→ GIVEN INFORMATION

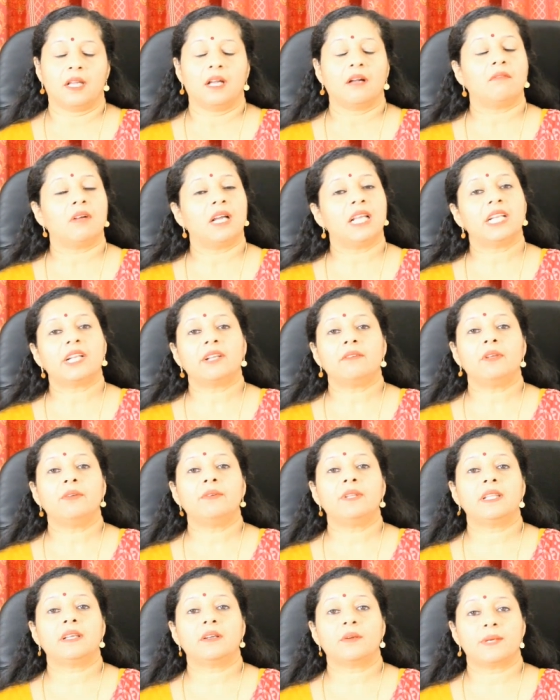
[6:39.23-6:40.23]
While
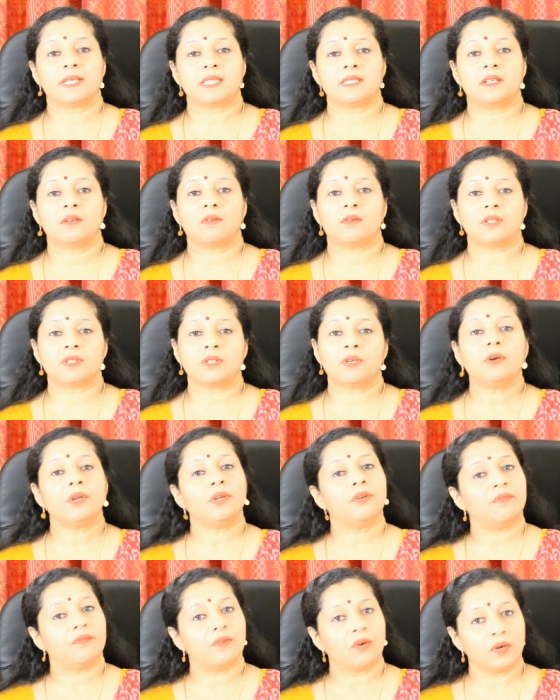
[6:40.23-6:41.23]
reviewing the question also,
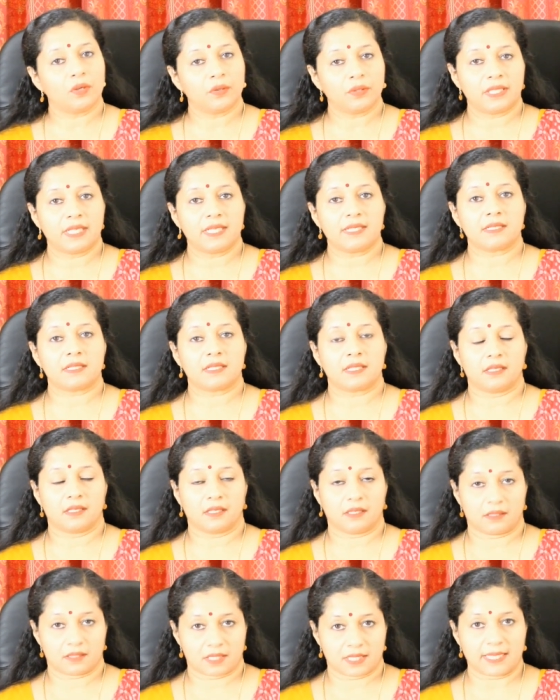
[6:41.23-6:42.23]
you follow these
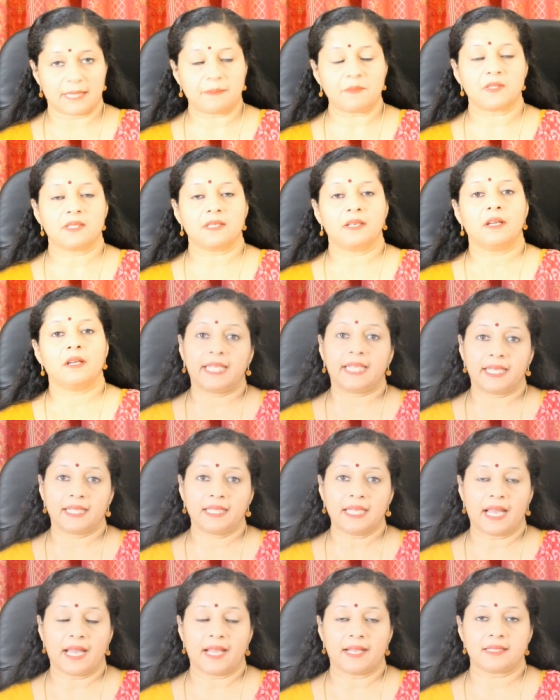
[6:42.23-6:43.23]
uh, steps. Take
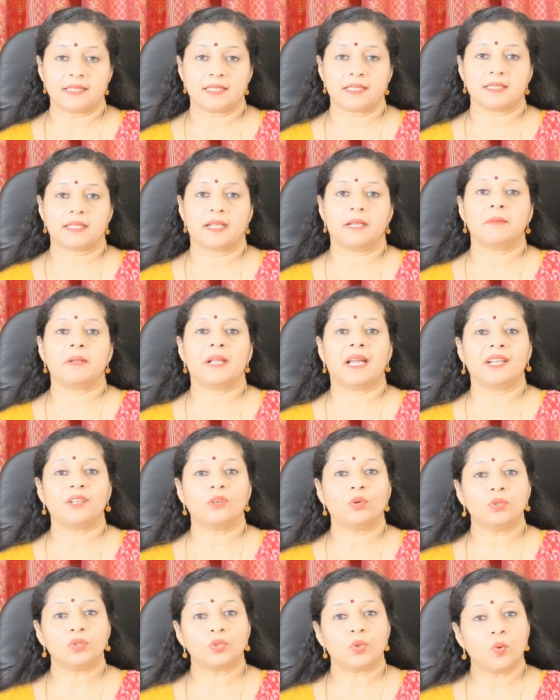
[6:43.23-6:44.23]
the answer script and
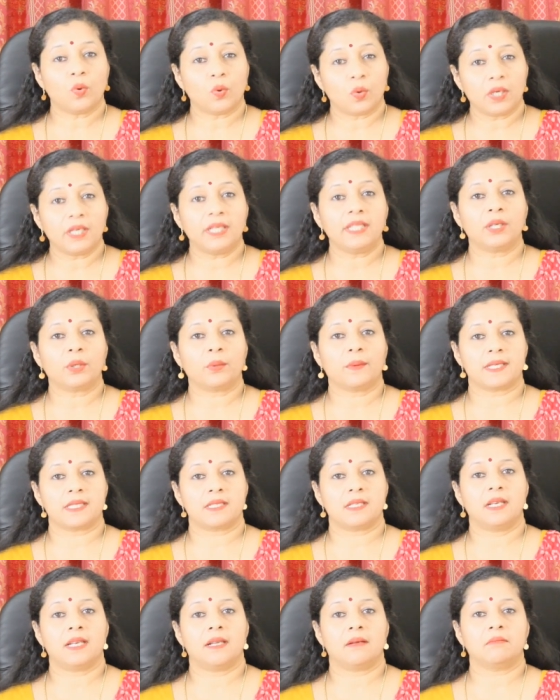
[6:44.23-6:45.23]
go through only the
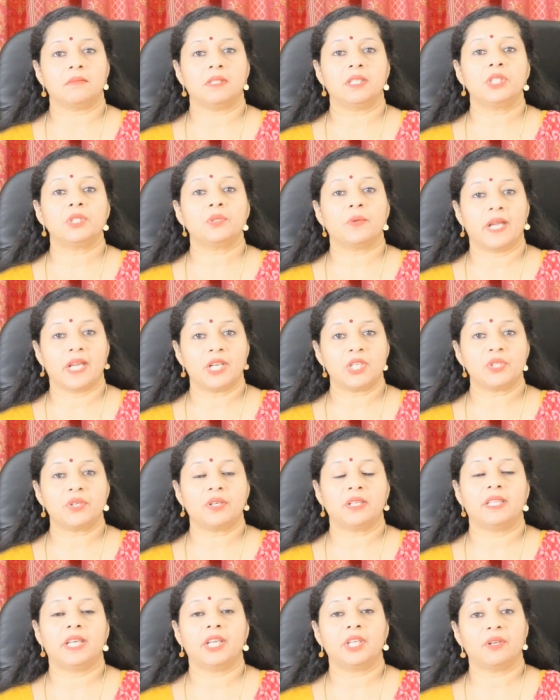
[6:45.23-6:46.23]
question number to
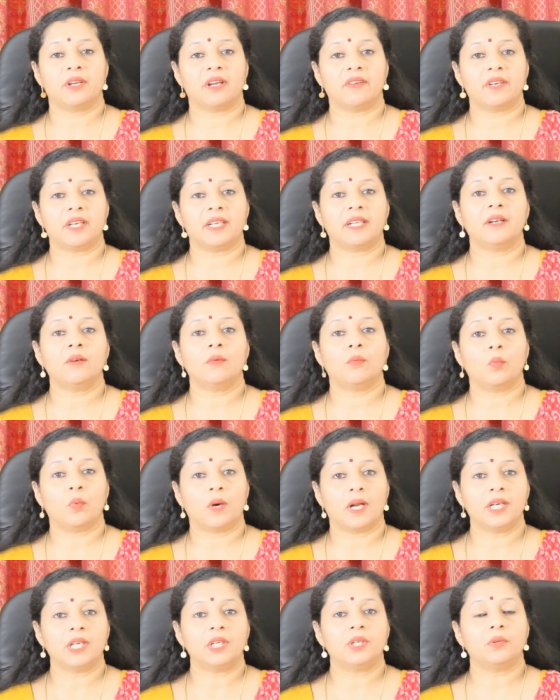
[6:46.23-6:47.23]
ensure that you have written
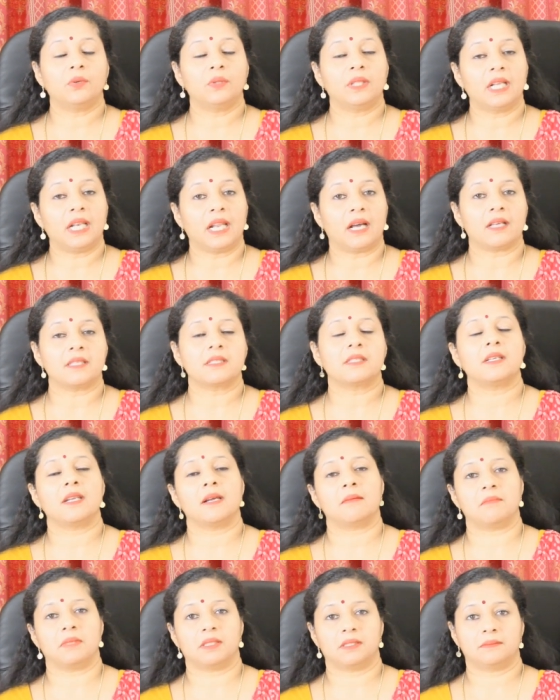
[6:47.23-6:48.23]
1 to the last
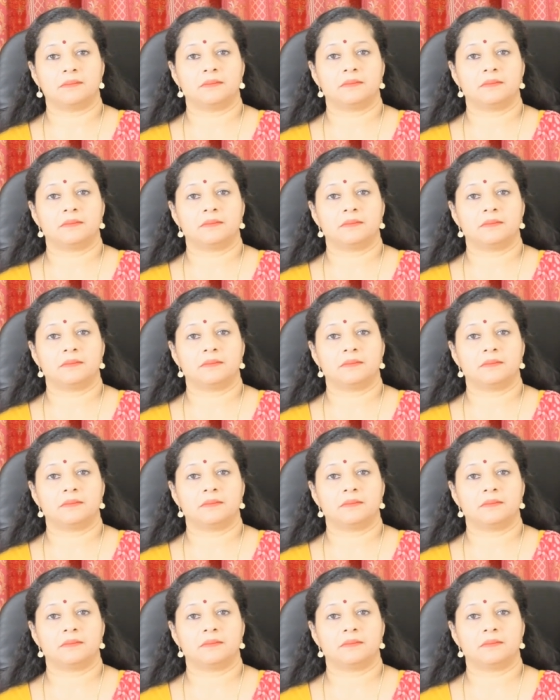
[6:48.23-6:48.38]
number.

→ YOUR GOAL
Reproduce the entries exactly. Do not carry over any picture.

→ EXERCISE RESPONSE
[6:39.23-6:40.23]
While
[6:40.23-6:41.23]
reviewing the question also,
[6:41.23-6:42.23]
you follow these
[6:42.23-6:43.23]
uh, steps. Take
[6:43.23-6:44.23]
the answer script and
[6:44.23-6:45.23]
go through only the
[6:45.23-6:46.23]
question number to
[6:46.23-6:47.23]
ensure that you have written
[6:47.23-6:48.23]
1 to the last
[6:48.23-6:48.38]
number.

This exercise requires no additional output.